Output the lines of the entries below beginning at the one with "[7:40.71-7:41.69]" and ending with the last, exactly as written and without pictures.

BEGIN RECORDS PROVIDED

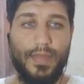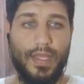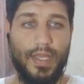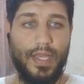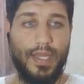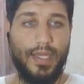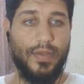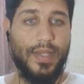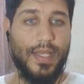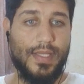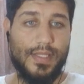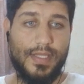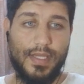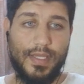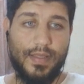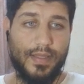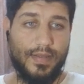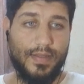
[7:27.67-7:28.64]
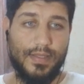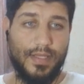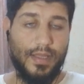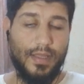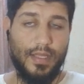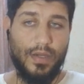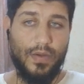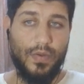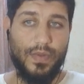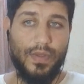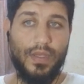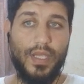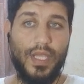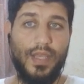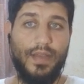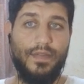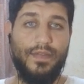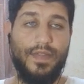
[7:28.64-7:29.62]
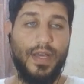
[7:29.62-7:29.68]
And you can see that is allowed.
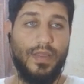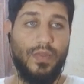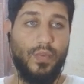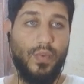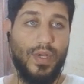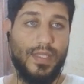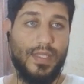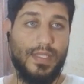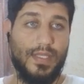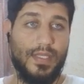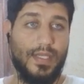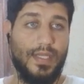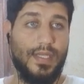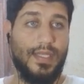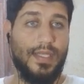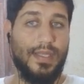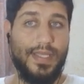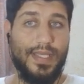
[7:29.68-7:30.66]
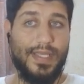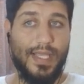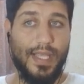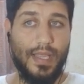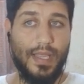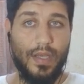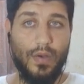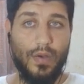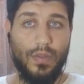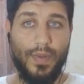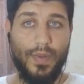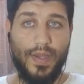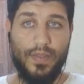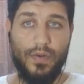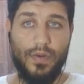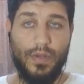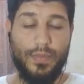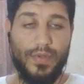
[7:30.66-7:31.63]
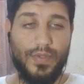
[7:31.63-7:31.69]
If that was disallowed by the
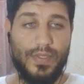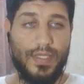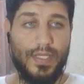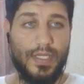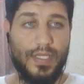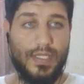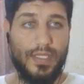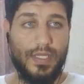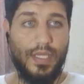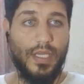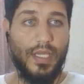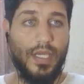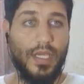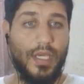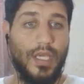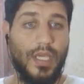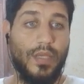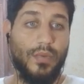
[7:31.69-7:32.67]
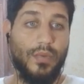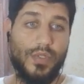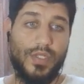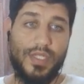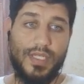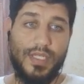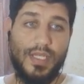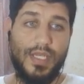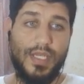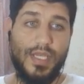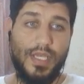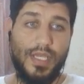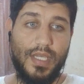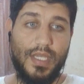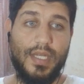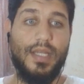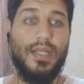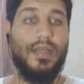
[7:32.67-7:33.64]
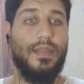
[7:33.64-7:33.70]
robots.txt, you would see
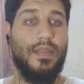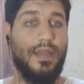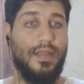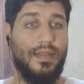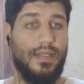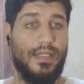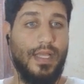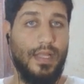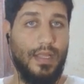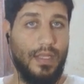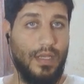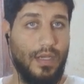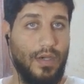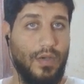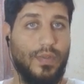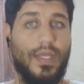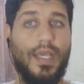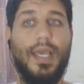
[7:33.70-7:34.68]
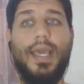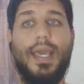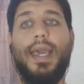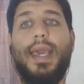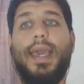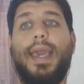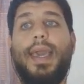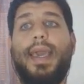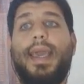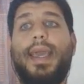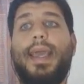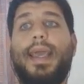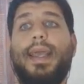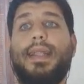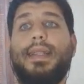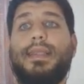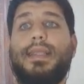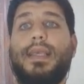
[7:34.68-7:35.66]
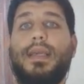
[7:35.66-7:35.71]
here that is allowed.
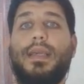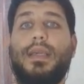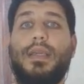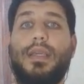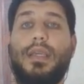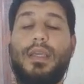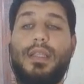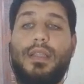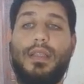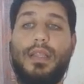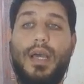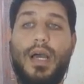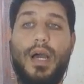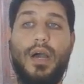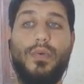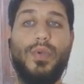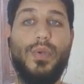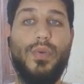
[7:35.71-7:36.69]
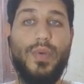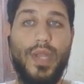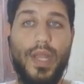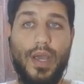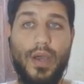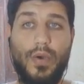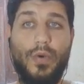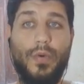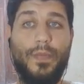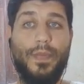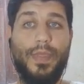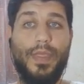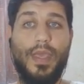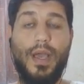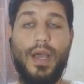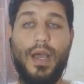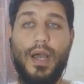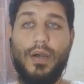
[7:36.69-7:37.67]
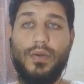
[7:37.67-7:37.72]
And now you know
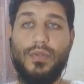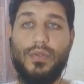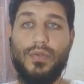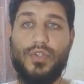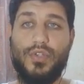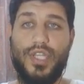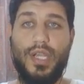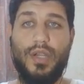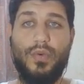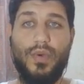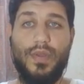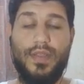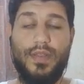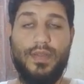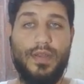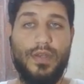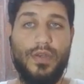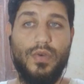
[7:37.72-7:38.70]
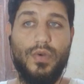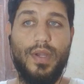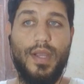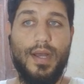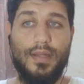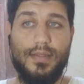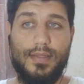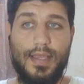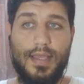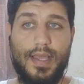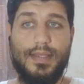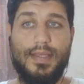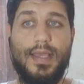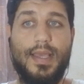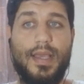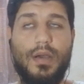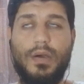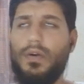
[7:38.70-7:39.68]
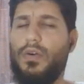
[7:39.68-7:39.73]
how to check whether the new content
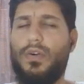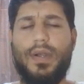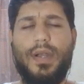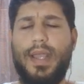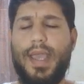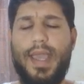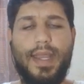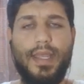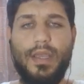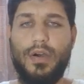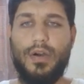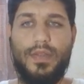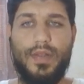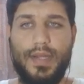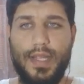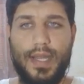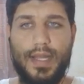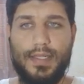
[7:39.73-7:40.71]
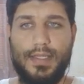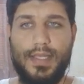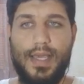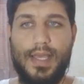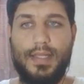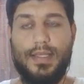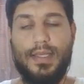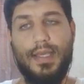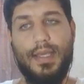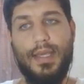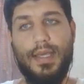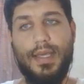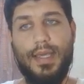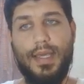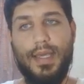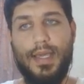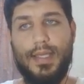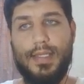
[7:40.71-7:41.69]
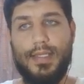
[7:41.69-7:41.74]
or any other content
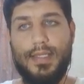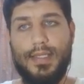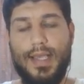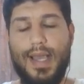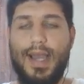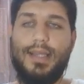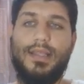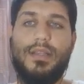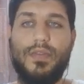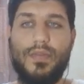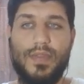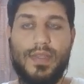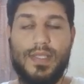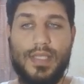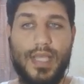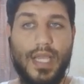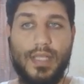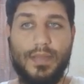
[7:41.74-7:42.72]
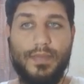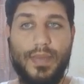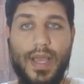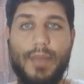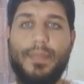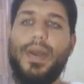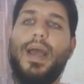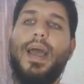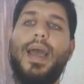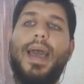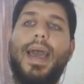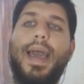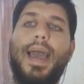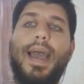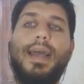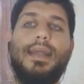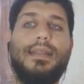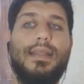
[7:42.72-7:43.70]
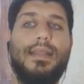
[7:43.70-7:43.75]
is added to the sitemap
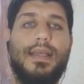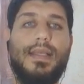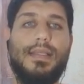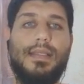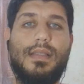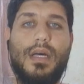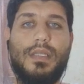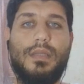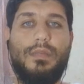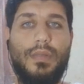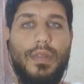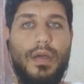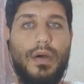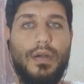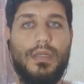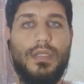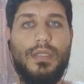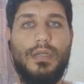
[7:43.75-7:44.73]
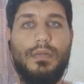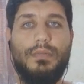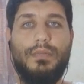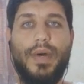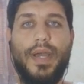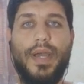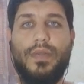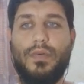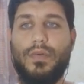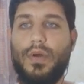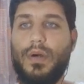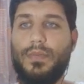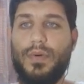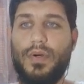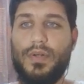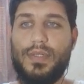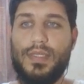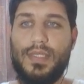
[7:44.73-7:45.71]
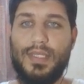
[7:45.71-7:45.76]
and is not blocked by the
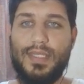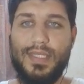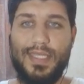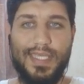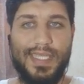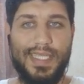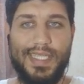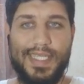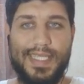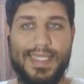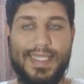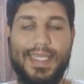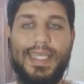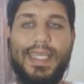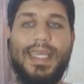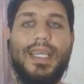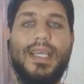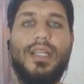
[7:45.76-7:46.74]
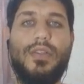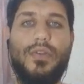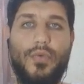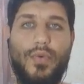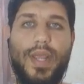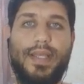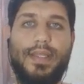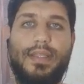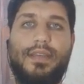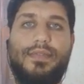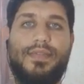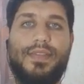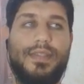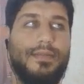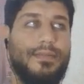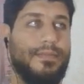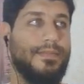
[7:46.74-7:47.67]
robots.txt directives.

END RECORDS PROVIDED

* _TASK ANSWER_:
[7:40.71-7:41.69]
[7:41.69-7:41.74]
or any other content
[7:41.74-7:42.72]
[7:42.72-7:43.70]
[7:43.70-7:43.75]
is added to the sitemap
[7:43.75-7:44.73]
[7:44.73-7:45.71]
[7:45.71-7:45.76]
and is not blocked by the
[7:45.76-7:46.74]
[7:46.74-7:47.67]
robots.txt directives.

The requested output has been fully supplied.